### Exercise directions
Count each line below that has the word "Video" in it, and give only the total.

=======

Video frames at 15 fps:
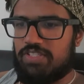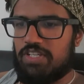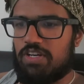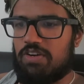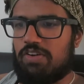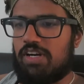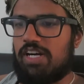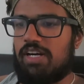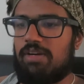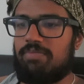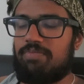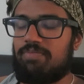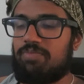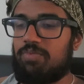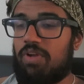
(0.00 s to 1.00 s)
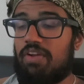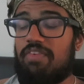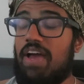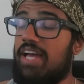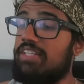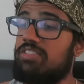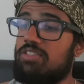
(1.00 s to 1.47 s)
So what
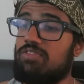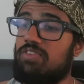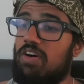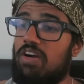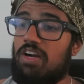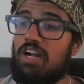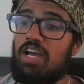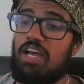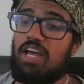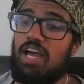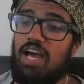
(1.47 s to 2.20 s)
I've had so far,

=======

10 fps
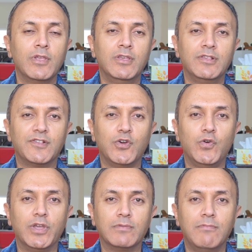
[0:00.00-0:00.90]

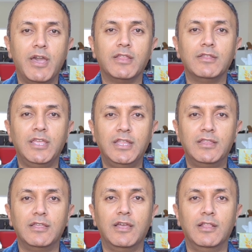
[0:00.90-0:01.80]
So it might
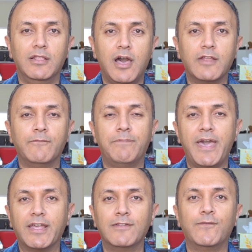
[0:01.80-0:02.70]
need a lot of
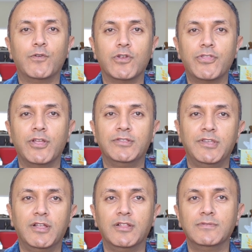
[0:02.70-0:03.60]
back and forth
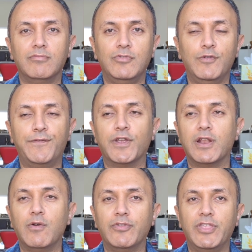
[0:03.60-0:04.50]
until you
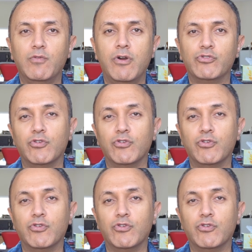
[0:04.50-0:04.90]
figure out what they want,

=======

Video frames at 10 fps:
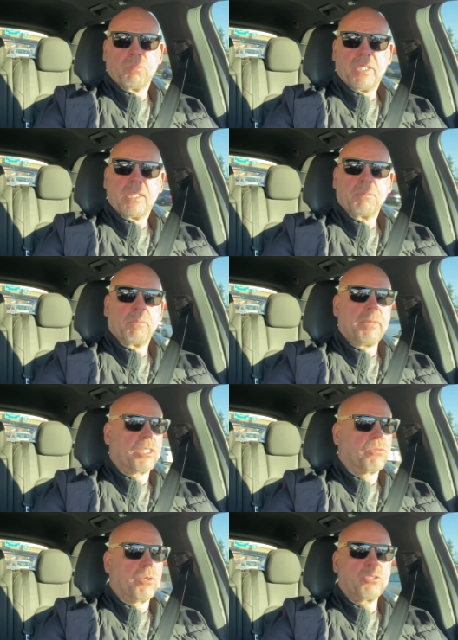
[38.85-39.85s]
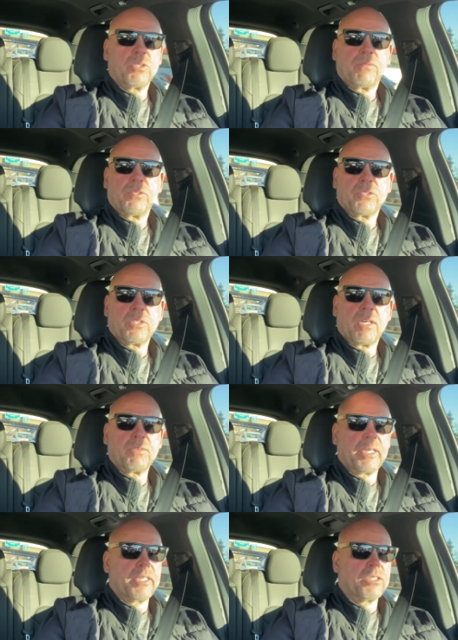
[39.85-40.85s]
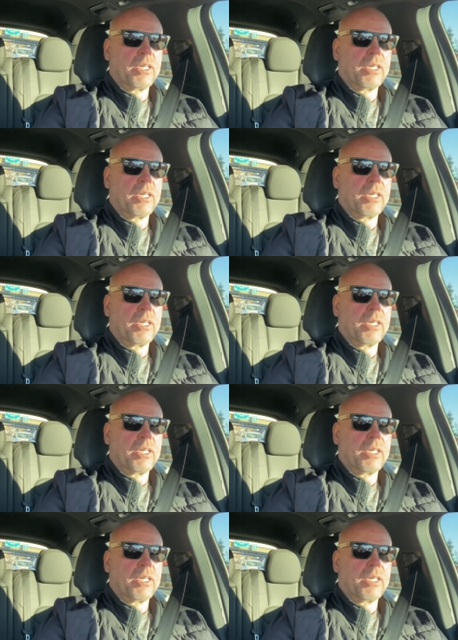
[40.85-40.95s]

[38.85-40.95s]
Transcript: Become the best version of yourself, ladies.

=======

### Task answer
2